→ TO DO
The pictures are to be omitted when the entries are reproduced exactly.

→ DATA LISTING
────────

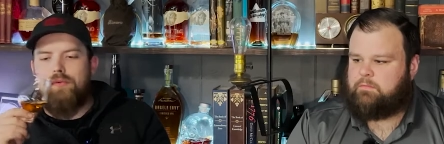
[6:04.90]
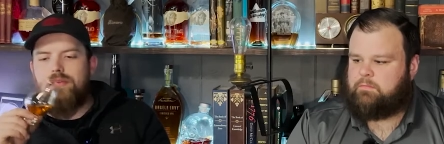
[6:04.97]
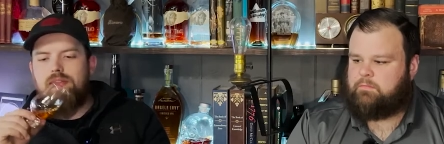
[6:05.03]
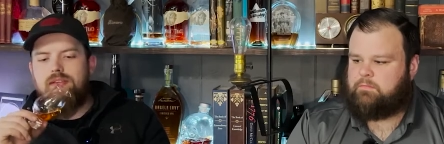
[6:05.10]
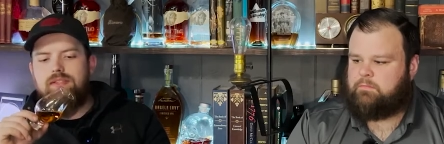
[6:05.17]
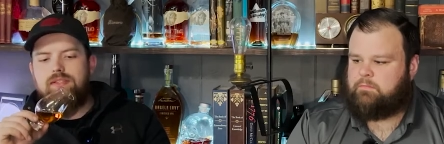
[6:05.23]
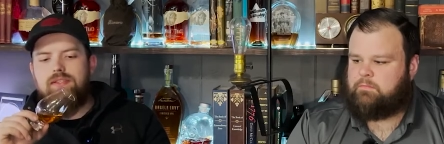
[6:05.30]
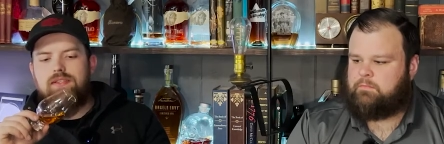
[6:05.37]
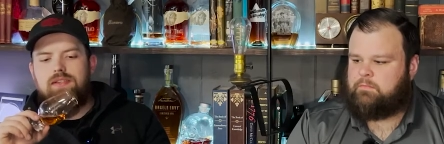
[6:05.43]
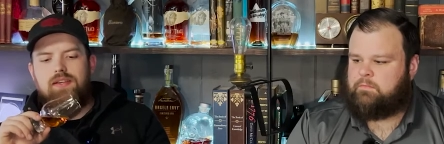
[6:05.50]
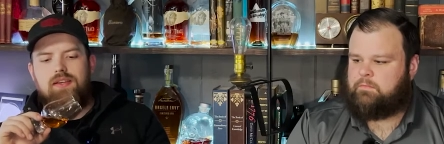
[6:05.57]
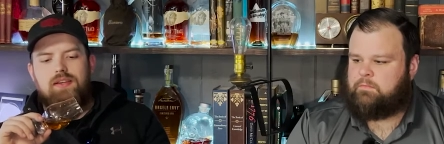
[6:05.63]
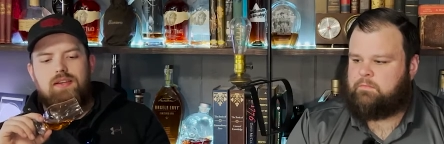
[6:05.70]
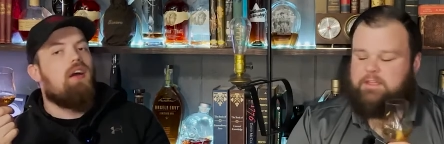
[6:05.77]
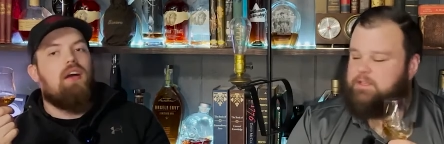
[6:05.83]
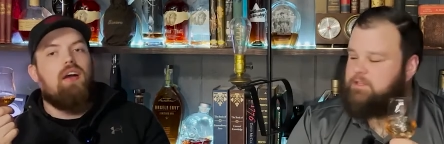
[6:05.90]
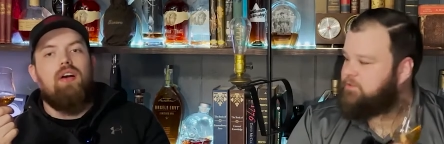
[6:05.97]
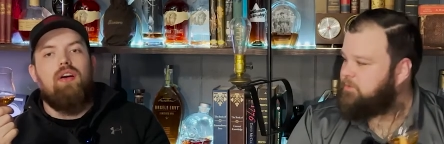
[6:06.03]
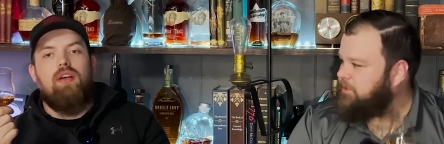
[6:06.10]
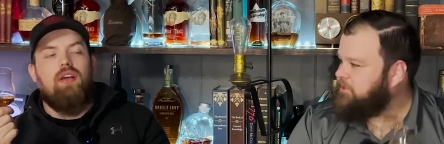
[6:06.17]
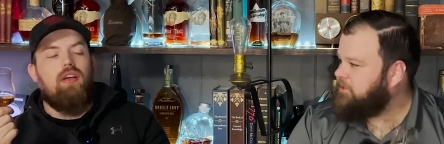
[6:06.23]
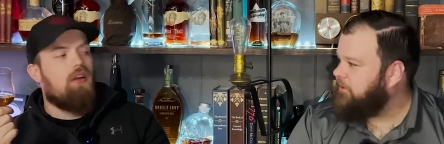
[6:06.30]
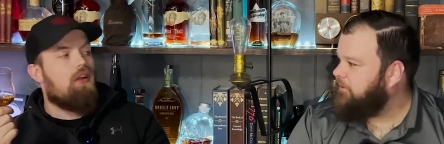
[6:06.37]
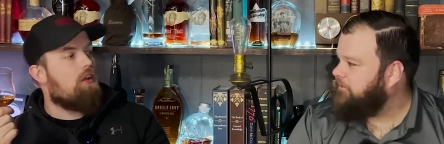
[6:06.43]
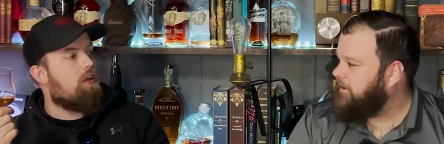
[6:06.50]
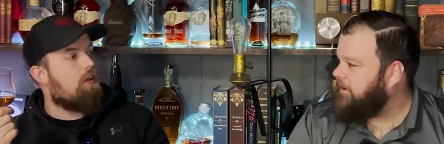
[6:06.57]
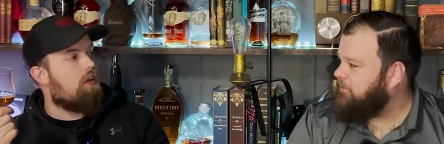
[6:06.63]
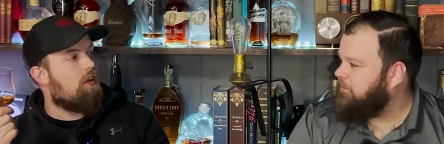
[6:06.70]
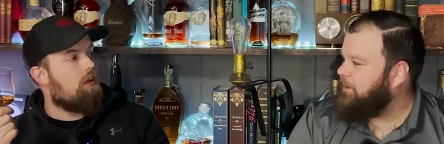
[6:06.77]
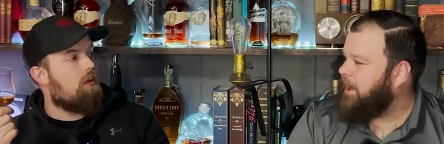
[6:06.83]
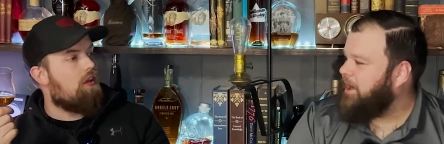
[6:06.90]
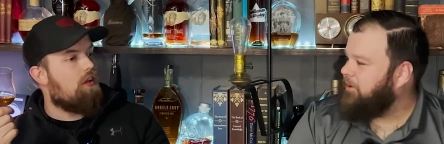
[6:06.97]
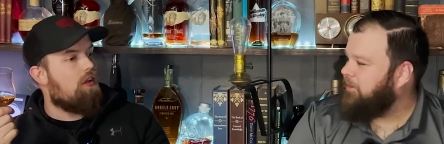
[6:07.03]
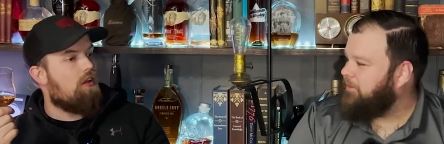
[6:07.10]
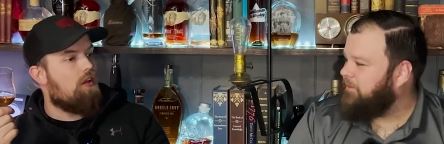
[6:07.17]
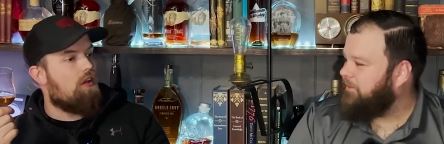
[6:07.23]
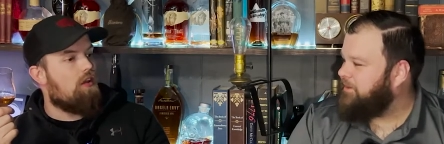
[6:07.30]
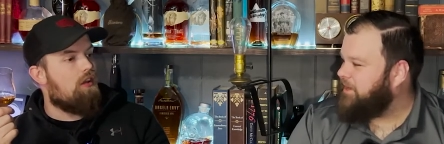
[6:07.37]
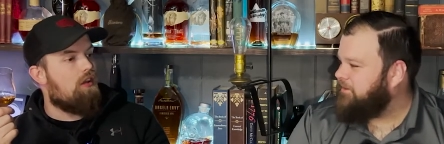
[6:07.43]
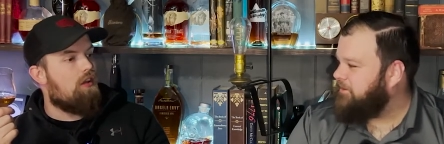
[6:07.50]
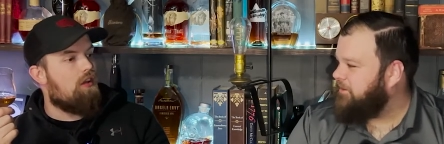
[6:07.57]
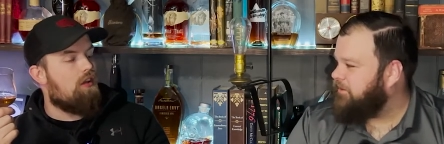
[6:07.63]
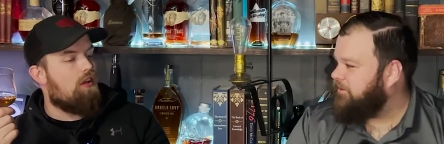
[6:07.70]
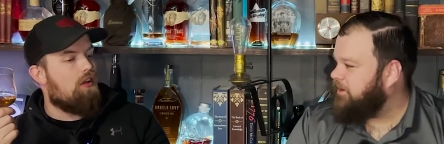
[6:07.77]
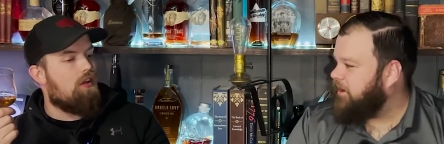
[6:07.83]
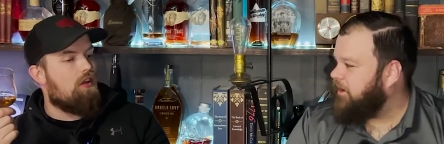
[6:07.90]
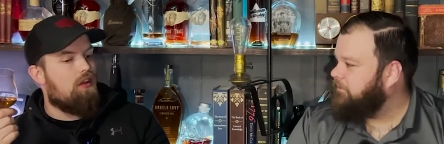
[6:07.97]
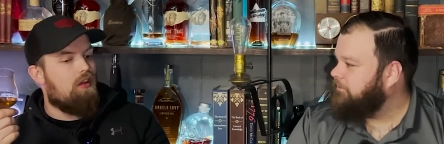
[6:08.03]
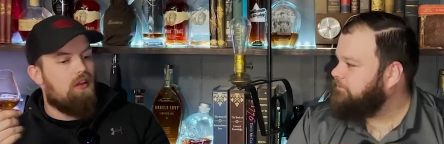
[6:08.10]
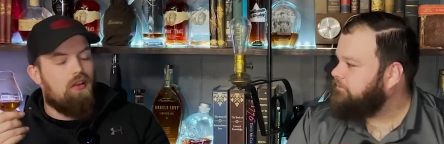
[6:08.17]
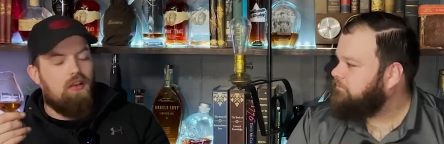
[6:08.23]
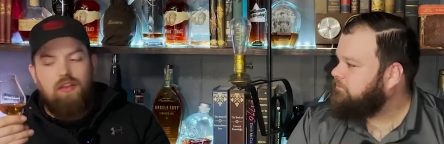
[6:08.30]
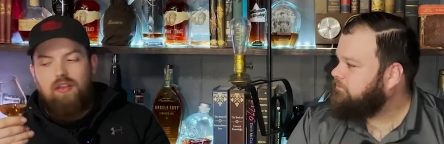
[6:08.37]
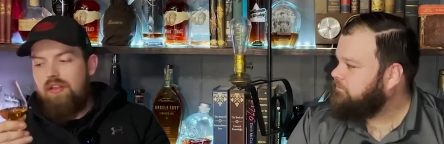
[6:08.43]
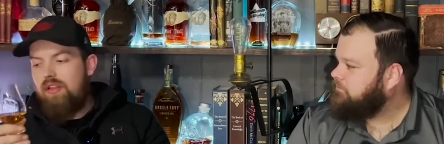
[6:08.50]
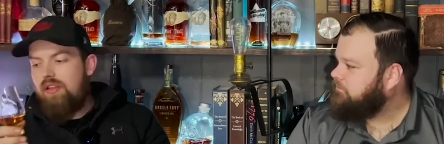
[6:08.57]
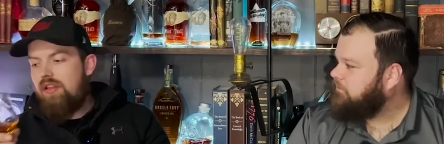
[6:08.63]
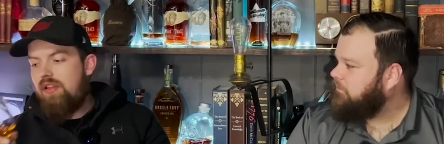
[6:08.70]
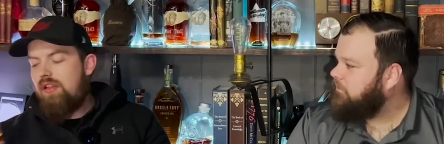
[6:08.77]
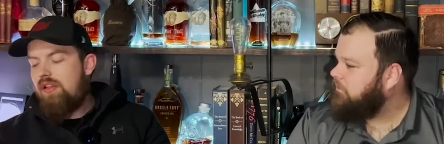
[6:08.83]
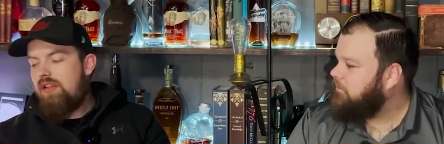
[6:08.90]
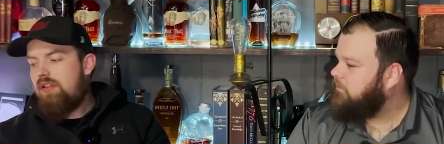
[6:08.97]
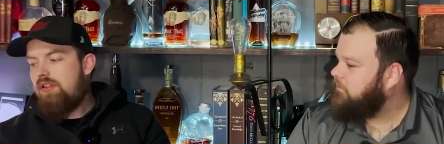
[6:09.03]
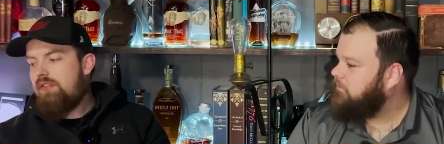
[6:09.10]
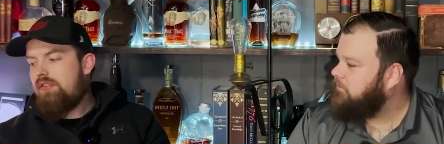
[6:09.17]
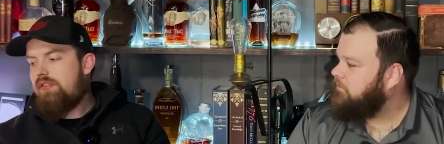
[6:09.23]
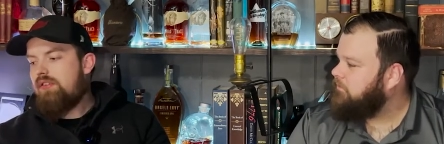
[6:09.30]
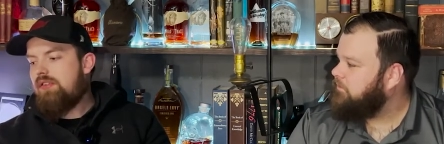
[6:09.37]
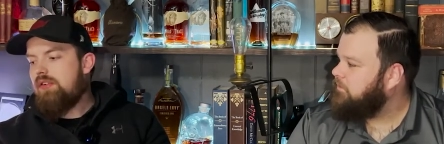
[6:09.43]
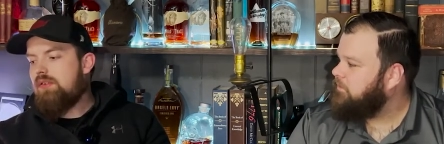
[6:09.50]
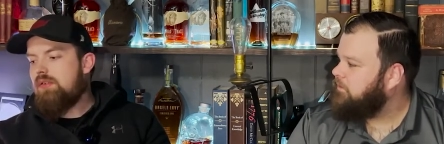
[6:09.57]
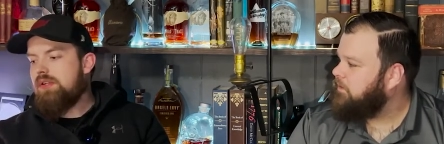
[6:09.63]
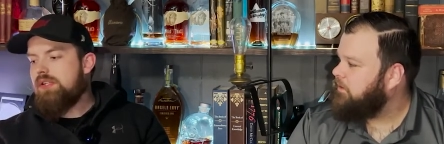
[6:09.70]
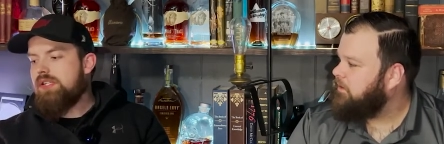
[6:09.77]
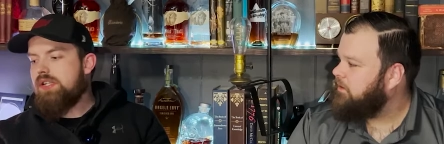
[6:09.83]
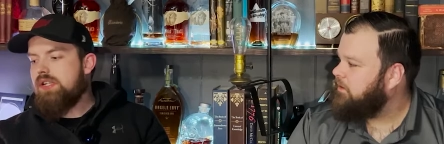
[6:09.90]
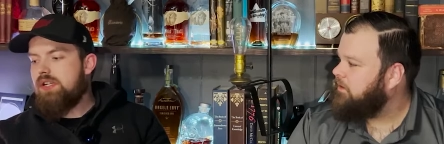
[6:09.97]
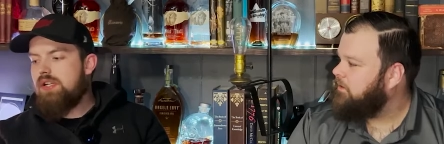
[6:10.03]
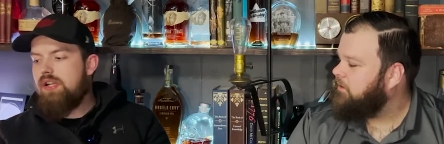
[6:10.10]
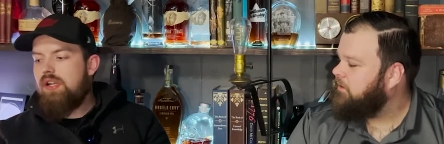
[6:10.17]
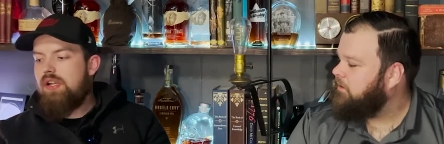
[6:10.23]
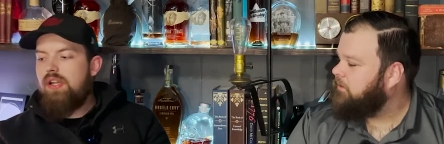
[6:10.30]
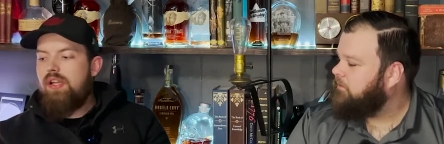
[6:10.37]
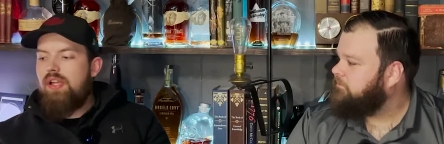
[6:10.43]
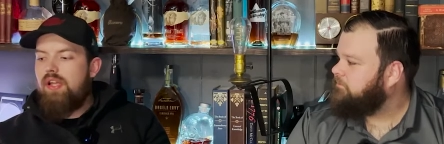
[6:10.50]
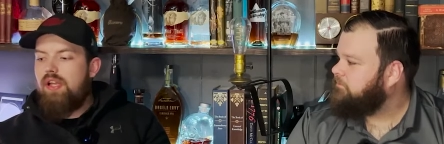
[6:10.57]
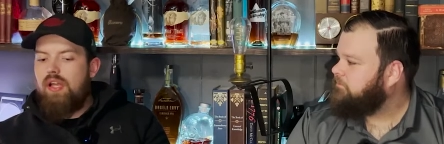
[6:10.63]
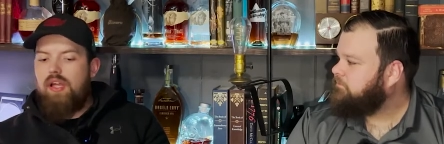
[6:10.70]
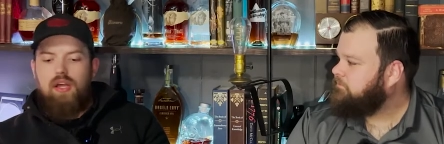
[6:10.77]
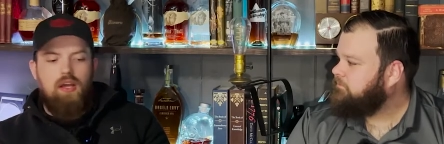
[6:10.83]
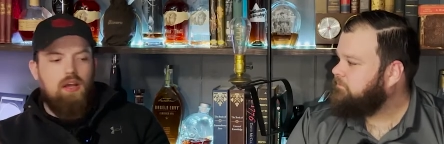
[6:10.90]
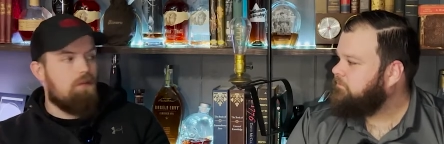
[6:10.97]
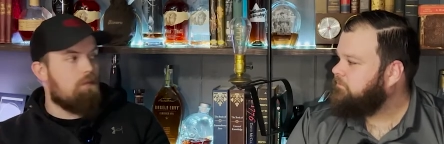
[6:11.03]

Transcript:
Speaker 1: this. So what's your favorite bottle that we've tasted this year? That's a good question. Probably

────────

→ SOLUTION TO THIS PROBLEM
[6:04.90]
[6:04.97]
[6:05.03]
[6:05.10]
[6:05.17]
[6:05.23]
[6:05.30]
[6:05.37]
[6:05.43]
[6:05.50]
[6:05.57]
[6:05.63]
[6:05.70]
[6:05.77]
[6:05.83]
[6:05.90]
[6:05.97]
[6:06.03]
[6:06.10]
[6:06.17]
[6:06.23]
[6:06.30]
[6:06.37]
[6:06.43]
[6:06.50]
[6:06.57]
[6:06.63]
[6:06.70]
[6:06.77]
[6:06.83]
[6:06.90]
[6:06.97]
[6:07.03]
[6:07.10]
[6:07.17]
[6:07.23]
[6:07.30]
[6:07.37]
[6:07.43]
[6:07.50]
[6:07.57]
[6:07.63]
[6:07.70]
[6:07.77]
[6:07.83]
[6:07.90]
[6:07.97]
[6:08.03]
[6:08.10]
[6:08.17]
[6:08.23]
[6:08.30]
[6:08.37]
[6:08.43]
[6:08.50]
[6:08.57]
[6:08.63]
[6:08.70]
[6:08.77]
[6:08.83]
[6:08.90]
[6:08.97]
[6:09.03]
[6:09.10]
[6:09.17]
[6:09.23]
[6:09.30]
[6:09.37]
[6:09.43]
[6:09.50]
[6:09.57]
[6:09.63]
[6:09.70]
[6:09.77]
[6:09.83]
[6:09.90]
[6:09.97]
[6:10.03]
[6:10.10]
[6:10.17]
[6:10.23]
[6:10.30]
[6:10.37]
[6:10.43]
[6:10.50]
[6:10.57]
[6:10.63]
[6:10.70]
[6:10.77]
[6:10.83]
[6:10.90]
[6:10.97]
[6:11.03]

Transcript:
Speaker 1: this. So what's your favorite bottle that we've tasted this year? That's a good question. Probably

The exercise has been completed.